Ehrengast Wolfgang Schäuble, der selbst in Baden wohnt, verfolgt die Diskussion mit Wohlwollen. „Die südbadische Union ist halt immer noch was Besonderes“, schmeichelt der Bundesminister des Innern den Delegierten und verteidigt ebenfalls die Reformkonzepte der Union. Der CDU-Politiker sagt auch: „Demokratie braucht Führung.“ Wer will, mag das als kleine Spitze gegen Merkel verstehen. Aber ein Putsch? Danach sieht es nicht aus.
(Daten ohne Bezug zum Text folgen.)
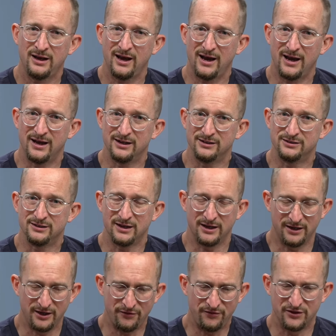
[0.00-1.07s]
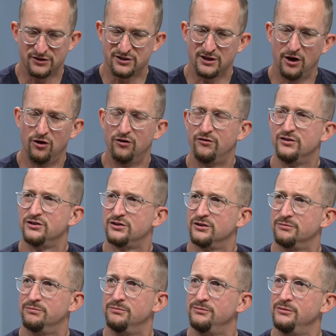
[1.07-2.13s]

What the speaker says: And if the self is the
Die baden-württembergische CDU wird auf dem Parteitag in Dresden einen Antrag stellen: für eine Lockerung des Kündigungsschutzes und betriebliche Bündnisse. Der Antrag wurde als Zeichen gegen eine „Linksverschiebung“ à la Rüttgers angekündigt. Einige Landesverbände haben sofort ihre Unterstützung zugesagt. Rüttgers wird bei seinem Antrag bleiben, das Arbeitslosengeld für Ältere aufzustocken. Merkel und Pofalla unterstützen beide. Und beide dürften eine Mehrheit finden. Ein Widerspruch? Es wäre nur einer von vielen in der CDU.